Doing battle with a Dell R620 and Ubuntu
We recently got sent a Dell R620 to evaluate and while its technical specification is amazing there are a few things that need to be handled first.
As far as Ubuntu and the Dell R620 go, Precise (12.04) is the only way to go here. Every release before Precise has issues with this hardware in one way or another. This is new hardware of after all.
For our “use case” we downgraded the PERC H710P controller to a H310 controller so we can have direct access to the drives via pass-through. The H310 allows TRIM support for SSDs and SMART data via smartctl to be used without any problems. If you are interested in SMART information and PERC H700 series RAID controller, I posted about possible workarounds at Dell’s customer support site.
USB Booting: try as we might, we could not get any usb stick to boot on the R620. We’ve gone through the iDRAC to do virtual drives and looked at BIOS/UEFI methods. The usb stick is recognized, but the R620 just shows us a blank screen. The same stick works in the R610, VM and other machines. We have a ticket with Dell support and they have yet to resolve the problem. Booting over PXE or CD/DVD are our only options at this point.
Intel® Ethernet Server Adapter I350-T4: The igb kernel module for 2.6.35 and 2.6.38 will detect this card and it will get you connectivity, but it will behave funny. For example, 3 to 4 ports will have the same MAC address. You need download, compile, and install the latest sources for the igb from Intel before you get full functionality out of your I350-T4. The other option is to install Ubuntu Precise (12.04) as the 3.2 kernel has the updated drivers from Intel.
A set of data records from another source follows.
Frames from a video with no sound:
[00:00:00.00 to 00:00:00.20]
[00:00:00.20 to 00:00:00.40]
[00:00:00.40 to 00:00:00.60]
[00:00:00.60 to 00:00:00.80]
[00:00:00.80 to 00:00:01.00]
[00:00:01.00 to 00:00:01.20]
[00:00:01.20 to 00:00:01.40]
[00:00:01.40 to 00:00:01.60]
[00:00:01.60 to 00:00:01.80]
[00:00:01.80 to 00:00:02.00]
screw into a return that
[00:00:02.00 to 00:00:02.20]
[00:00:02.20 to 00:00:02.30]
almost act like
DRHD: handling fault status reg: at some point during booting of a freshly installed Ubuntu with the 2.6.35 kernel, we ran into this error that would effectively loop endlessly and cause the R620 to become unresponsive. We got this:
DRHD: handling fault status reg 502
INTR-REMAP: Request device[[42:00.1] fault index b0
INTR-REMAP:[[fault reason 34]] Present field in the IRTE entry is clear
and it would endlessly print that to the console. This apparently has something to do with the IO-MMU part of the kernel dealing with interrupt remapping. Whatever the problem was, it was fixed in the 2.6.38 kernel and caused no more problems.
Dell SSD: the SSDs are rebranded Samsung drives which do not support TRIM but are at least over provisioned. These drives have a problem with smartctl in that while there is SMART information, the drive itself doesn’t (yet) exist in the drivedb.h file. You have to use the latest smartctl version (5.42) to get anything usefull out of the drive. Older versions give you things like this:
Log Sense failed, IE page [scsi response fails sanity test]
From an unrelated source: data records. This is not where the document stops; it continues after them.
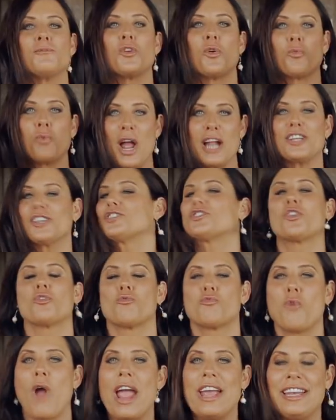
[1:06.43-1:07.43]
So register
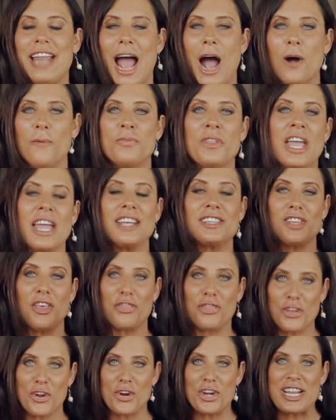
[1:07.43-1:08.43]
right now. It's a
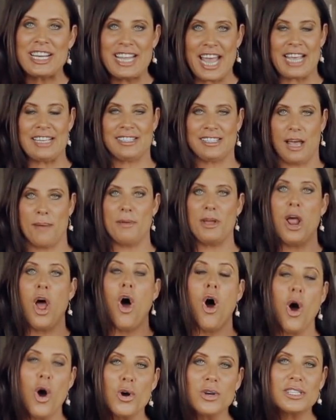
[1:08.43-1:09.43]
30-day summit
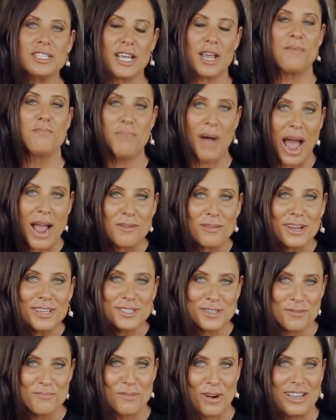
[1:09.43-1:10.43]
hosted by
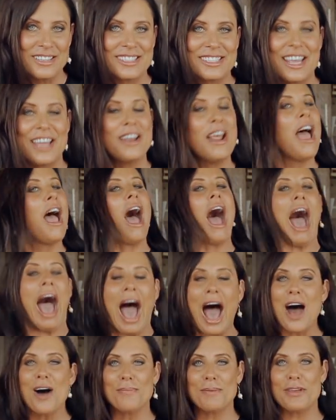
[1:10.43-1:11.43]
Russell Brunson.
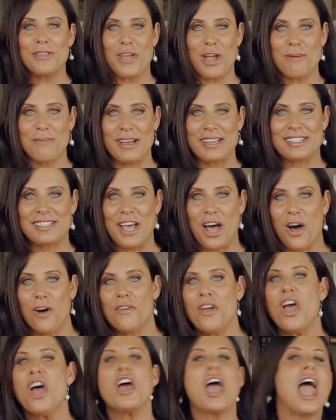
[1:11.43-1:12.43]
I'll be there myself,
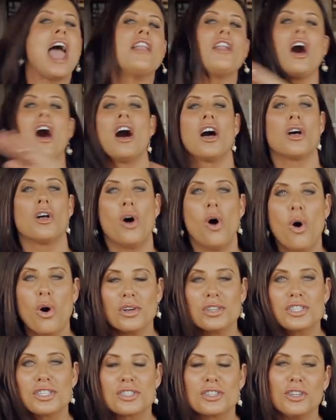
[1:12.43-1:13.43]
and a
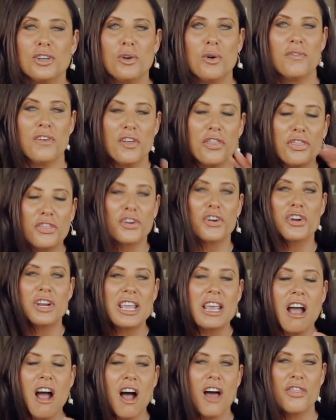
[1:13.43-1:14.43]
whole slew of
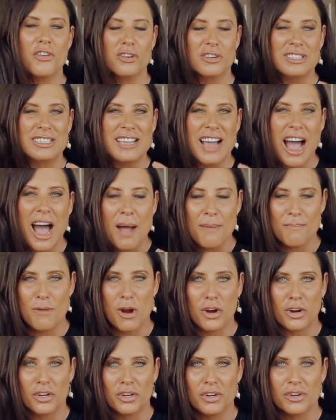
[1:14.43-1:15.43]
30 other top
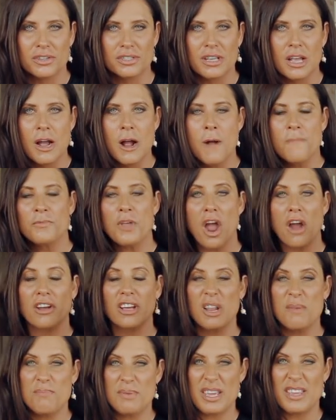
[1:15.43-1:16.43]
marketers are
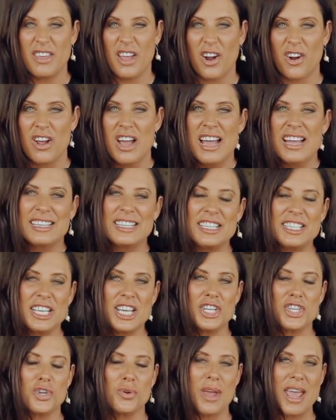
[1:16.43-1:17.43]
gonna be there to
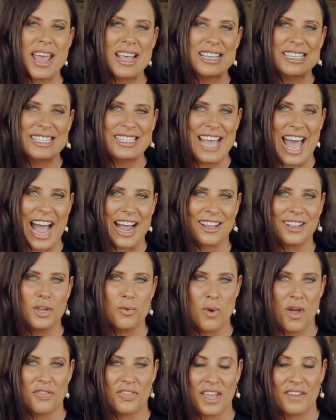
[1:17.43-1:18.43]
teach you exactly
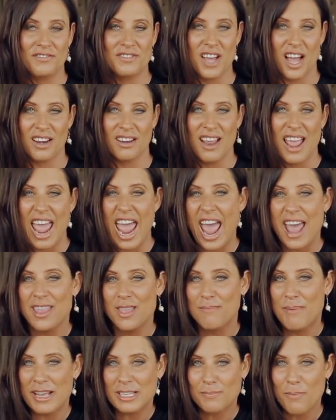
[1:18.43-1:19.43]
what they've done. And
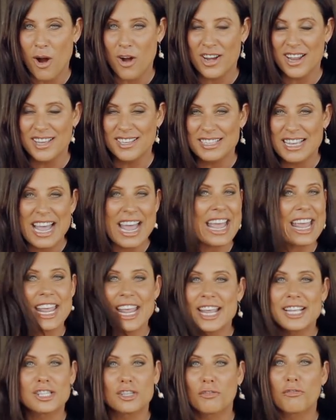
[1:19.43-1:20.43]
the best part is,
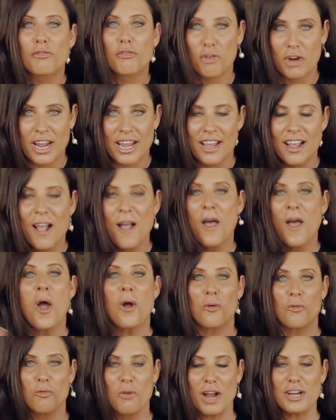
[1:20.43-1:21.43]
it's free.
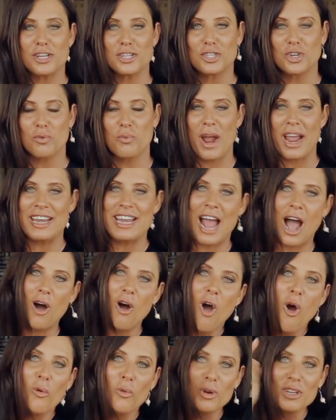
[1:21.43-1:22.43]
Register right now.
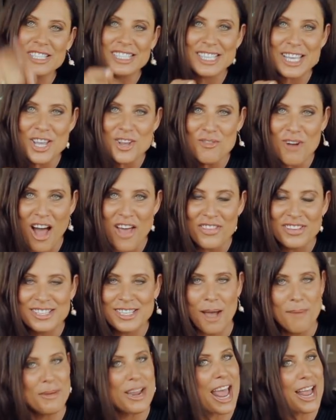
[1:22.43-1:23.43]
We'll see you on the
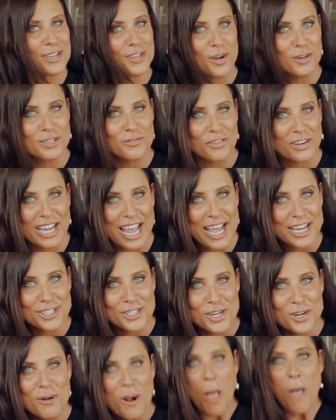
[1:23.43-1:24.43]
summit, and don't forget
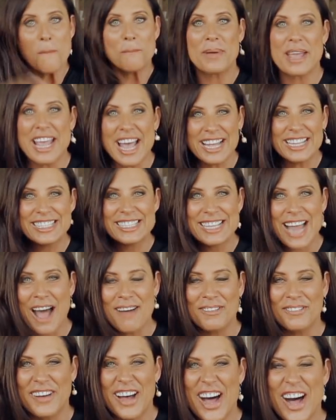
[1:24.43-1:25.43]
to be
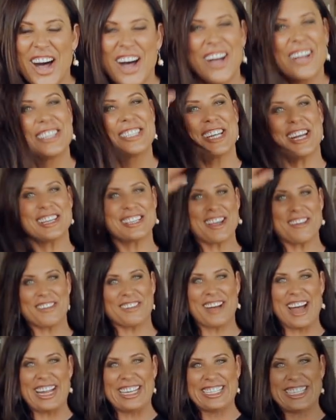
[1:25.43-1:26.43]
unstoppable. Cheers,
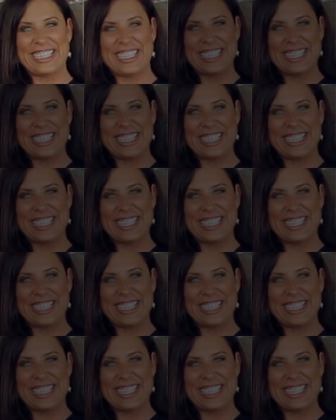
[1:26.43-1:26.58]
everyone.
hdparm: and other tools like smartctl, lshw and others have issues when getting the required data from over the PERC H310, even if it is pass-through. You have to use the latest versions of each to even read the serial number off a HDD or SSD. Hdparm versions >= 9.37 work, otherwise you get this:
root@node:~# hdparm -I /dev/sda
HDIO_DRIVE_CMD(identify) failed: Invalid exchange
Once we got all the little inconveniences out of the way, we got down to benchmarking and performance testing. In comparison to the Dell R610’s 2x Xeon(R) E5606, the R620’s 2x Xeon(R) CPU E5-2643 has double the CPU performance in our testing. The obvious bottleneck here are the 2x 2port 10Gbps NICs in that even at a theoretical max of 40Gbps, for our purposes, we would be network bound. Thankfully there is another PCI-Express available, just in case.